One thing's clear, Caden's words:

"If you put in the dedication and work," said Caden, looking at Mason.
Turning away, he then said, "She's tough. She just has to find the motivation."

"I'm trying to get the OV 50 back record," said Caden.

That's held by Jason Lumley at 25.7 and Caden's already gone 27.1, so he's close. And there's more swimming for Caden to focus on breaking that record.

"I am only 17, I have a year left of summer league swimming," said Caden.

The back is a race Caden can take to a top three place at All-City?
"If I push down and really go," said Caden. "I mean keeping my head down and not looking around at where the lane ropes are. In high school swimming is easier because you're looking at a ceiling. In summer league swimming, you're looking at the sky."

And that moves your head around more?

"Yeah," said Caden.

Kristen Lumley is in a very similar boat to Caden Tongue, record-wise, as she, still has one year of swimming left and is chasing after an OV pool record in the girls 15 and over 50 butterfly, having gone a 27.59 needing to go 26.83 to beat Aubrey Merrell's long-standing mark set back in 2000.

And the swimming in general is going good?

"It's just fun stuff, it's going good," said Lumley. "It's fun getting the younger kids pumped up."

That would include one of the OV coaches, Rachel Webster, who works with all these young OV swimmers, trying to coax one of them to do a race.
"Yeah, she is one of my speedy sixers," said Webster.

There were a lot of 6-and-under swimmers on the roster for OV in this dual meet, so Webster has a lot of fun young ones to rise up in this youngest of SSSL age groups.

So, a whole lot of good swimming going on by these swimmers that included Kiersten Weiler helping her relay win the girls 9-10 100-yard medley with Brooke Thomas, Hyde and Tomich in 1:11.96.

Olympic View won the girls 9-10 200-yard free relay in 2:17.75 with Karli Yoshida-Williams taking Thomas' place with the other three the same.

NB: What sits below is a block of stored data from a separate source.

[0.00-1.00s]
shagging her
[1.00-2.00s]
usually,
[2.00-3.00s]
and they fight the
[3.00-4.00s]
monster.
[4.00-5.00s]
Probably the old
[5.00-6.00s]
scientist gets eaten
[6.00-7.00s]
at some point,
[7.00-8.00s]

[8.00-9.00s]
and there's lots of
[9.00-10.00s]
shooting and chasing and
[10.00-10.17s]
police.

But there were a lot of good close swims, with the closest OV's Evan Gwinn getting the .002 hundredths of a second win, 1:00.13 to 1:00.15, over Gregory Seahurst's Nick Joyal in the boys 13-14 100 free race.
"He was so fast," said Joyal of Gwinn, whose brother, Joey, swims too.
Both push each other and Joyal knew he was in a good race.

"I could tell because everybody was yelling," said Joyal.

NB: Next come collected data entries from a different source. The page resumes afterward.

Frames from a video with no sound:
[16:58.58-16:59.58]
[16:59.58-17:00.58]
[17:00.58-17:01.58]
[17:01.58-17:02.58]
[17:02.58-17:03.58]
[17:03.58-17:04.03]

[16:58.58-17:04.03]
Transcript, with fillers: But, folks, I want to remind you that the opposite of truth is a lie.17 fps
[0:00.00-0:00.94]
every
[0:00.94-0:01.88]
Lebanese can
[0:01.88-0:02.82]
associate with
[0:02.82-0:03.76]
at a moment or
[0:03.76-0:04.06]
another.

Joyal also won the boys 13-14 50 free in 26:59 and Gwinn won the 50 fly in 30.72.

Emily Zacharias, whose been swimming well a long time with her Gregory Seahurst team, making it to All-City consistently along with sister Reva, really likes the direction that her club is going in as a team.
"The team is doing really well," said Zacharias. "We have a good team and we have all gotten closer. We've won three meets this year."

That's a lot more meets than ever before for Zacharias and that's been a long time since she's 13 and been swimming since she was a speedy sixer, by the way .


Just a Gregory Seahurst team with a lot of swimmers helping tally those 385 points, swimming hard together and doing what's asked like Darla Doell. She knows what it takes, besides just learning to have more fun in the water with each other.

"Swim harder and do more laps," said Doell, who just missed first in the 50 breaststroke, 41.20-41.43, to teammate and winner Stephanie Erickson.
Olympic view coach, Stephanie Cummings, says her team is poised to do well in the upcoming Southern Division and All-City meets.

"We focus our energy on the postseason. That is where we shine," said Cummings, whose team won nary a SSSL meet this past season. "We dominate with numbers there."